◆ **Task input**:
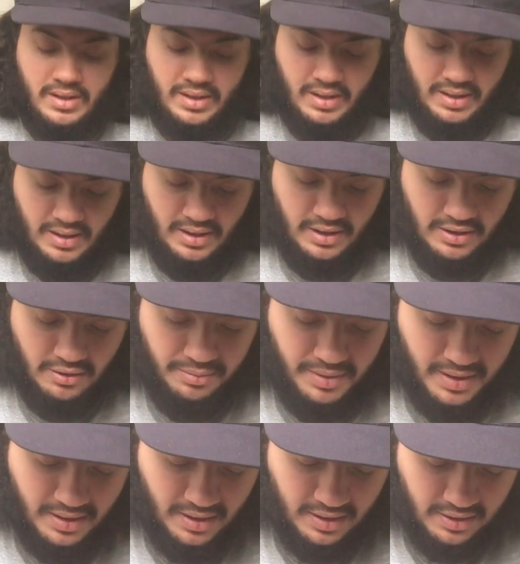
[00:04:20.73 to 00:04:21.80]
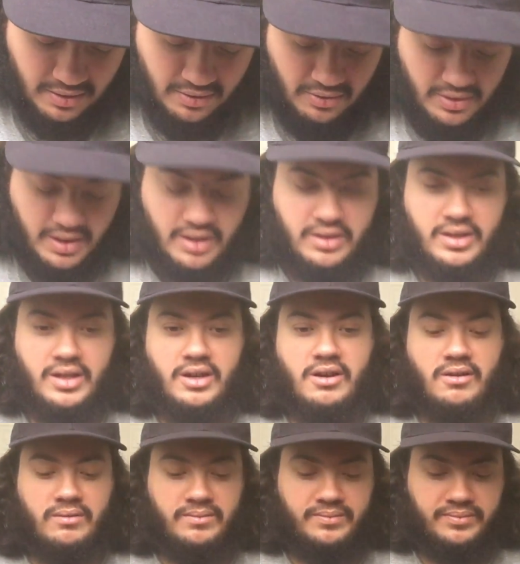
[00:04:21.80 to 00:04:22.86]
Also news out
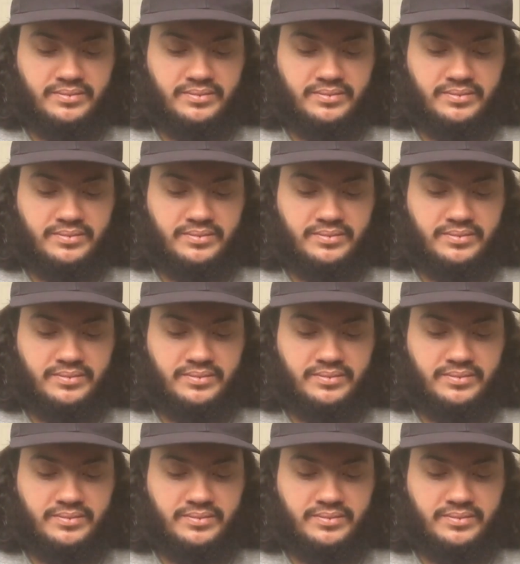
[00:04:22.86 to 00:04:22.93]
there.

◆ **Task statement**:
Since the copy must hold no pictures, repeat everything else in the records exactly as written.

◆ **Response below**:
[00:04:20.73 to 00:04:21.80]
[00:04:21.80 to 00:04:22.86]
Also news out
[00:04:22.86 to 00:04:22.93]
there.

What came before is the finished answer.